Problem to solve ->
Beginning with the line that contains "Frames from a", retype the entries below exactly, ending with the line that contains "[00:00:09.90]". Leave out any pictures.

** Source information follows **

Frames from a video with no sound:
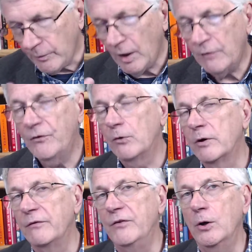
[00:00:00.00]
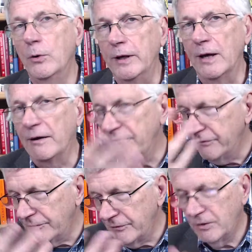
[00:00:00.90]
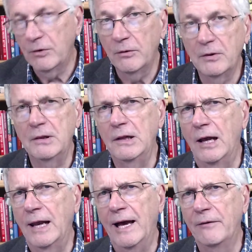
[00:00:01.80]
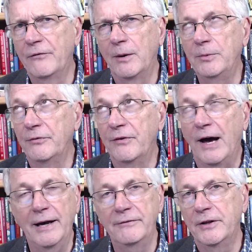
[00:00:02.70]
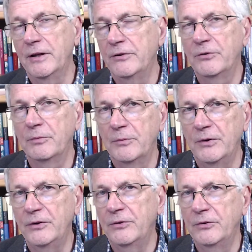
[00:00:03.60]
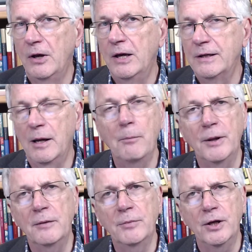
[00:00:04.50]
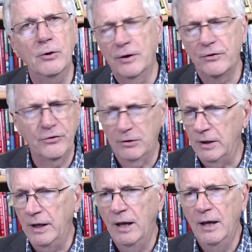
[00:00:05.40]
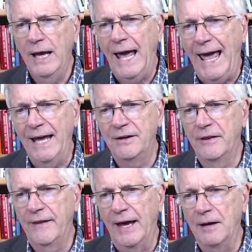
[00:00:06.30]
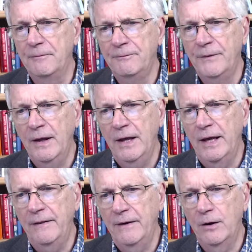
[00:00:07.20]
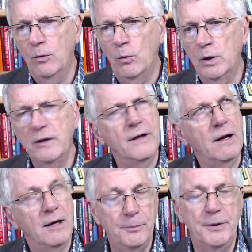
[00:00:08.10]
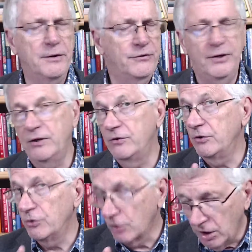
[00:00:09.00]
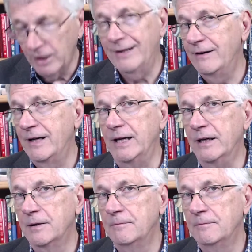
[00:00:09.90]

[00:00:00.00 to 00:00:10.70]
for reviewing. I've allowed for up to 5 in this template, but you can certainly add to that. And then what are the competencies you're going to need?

** End of Source information **
** Source information follows **

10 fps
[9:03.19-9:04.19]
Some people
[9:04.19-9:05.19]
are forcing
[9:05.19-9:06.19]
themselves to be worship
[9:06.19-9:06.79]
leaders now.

** End of Source information **
** Source information follows **

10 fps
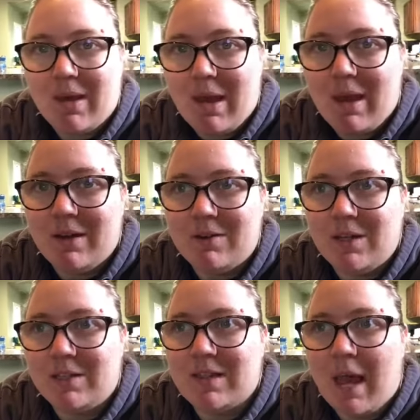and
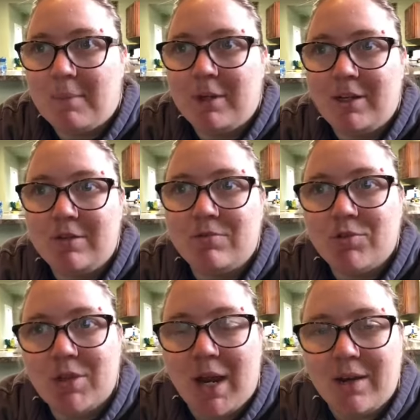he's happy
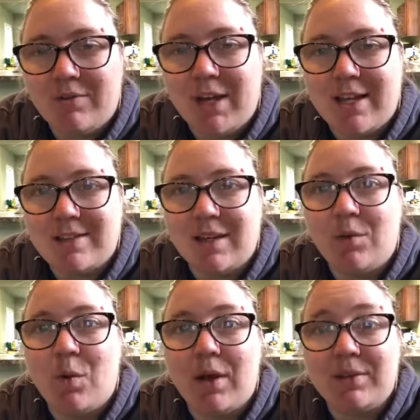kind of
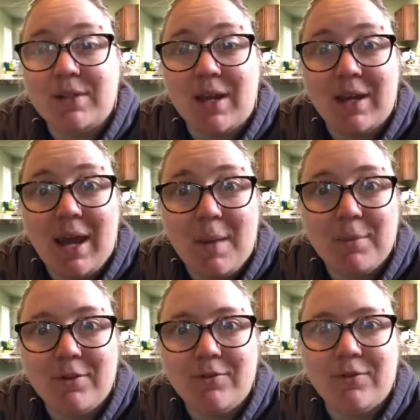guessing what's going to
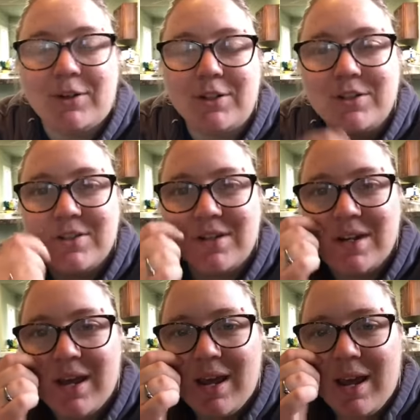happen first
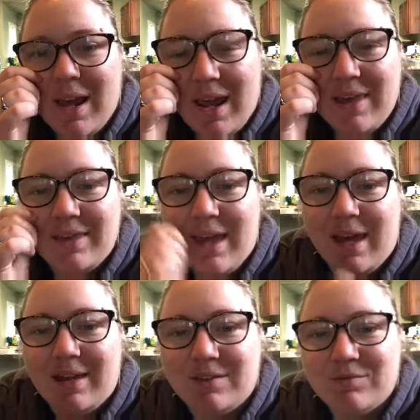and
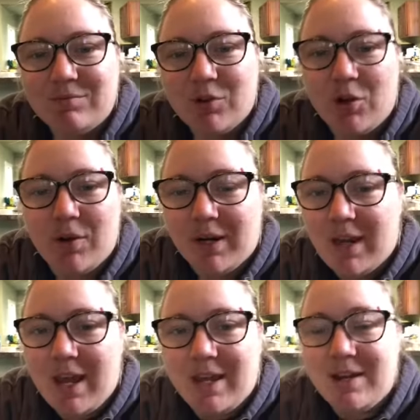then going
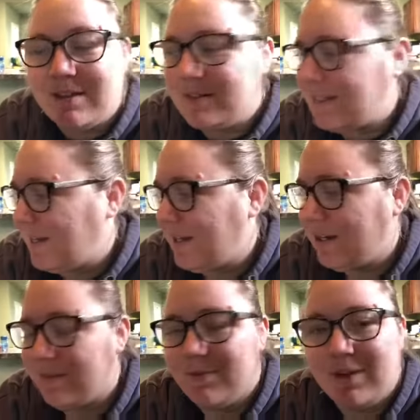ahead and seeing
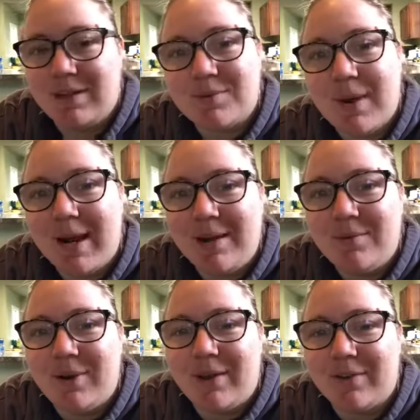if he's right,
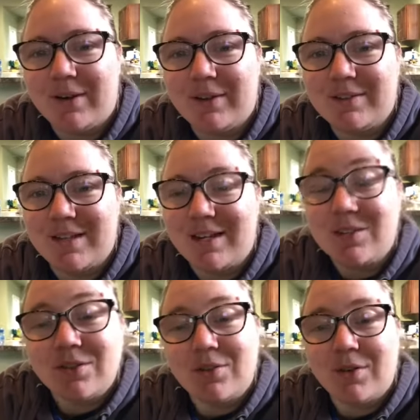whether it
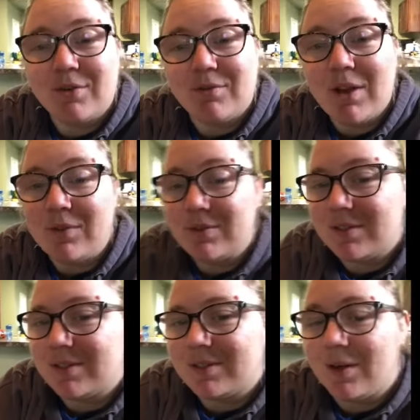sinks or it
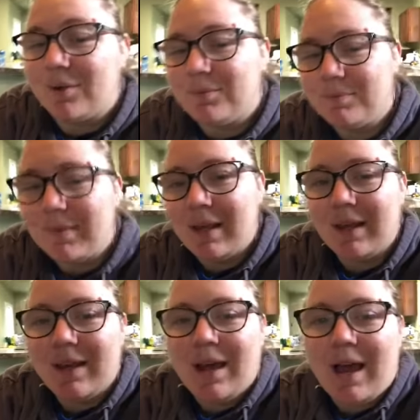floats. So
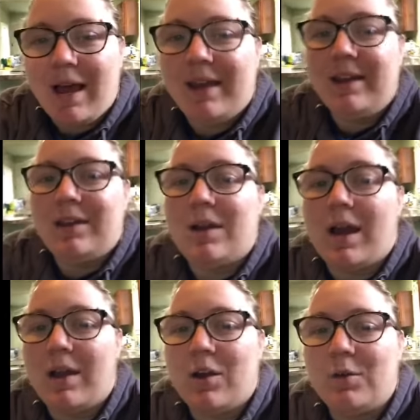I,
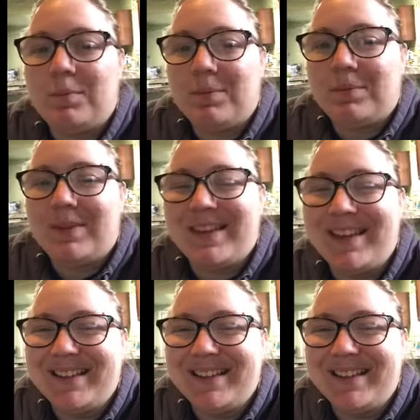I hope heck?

** End of Source information **

Response below ->
Frames from a video with no sound:
[00:00:00.00]
[00:00:00.90]
[00:00:01.80]
[00:00:02.70]
[00:00:03.60]
[00:00:04.50]
[00:00:05.40]
[00:00:06.30]
[00:00:07.20]
[00:00:08.10]
[00:00:09.00]
[00:00:09.90]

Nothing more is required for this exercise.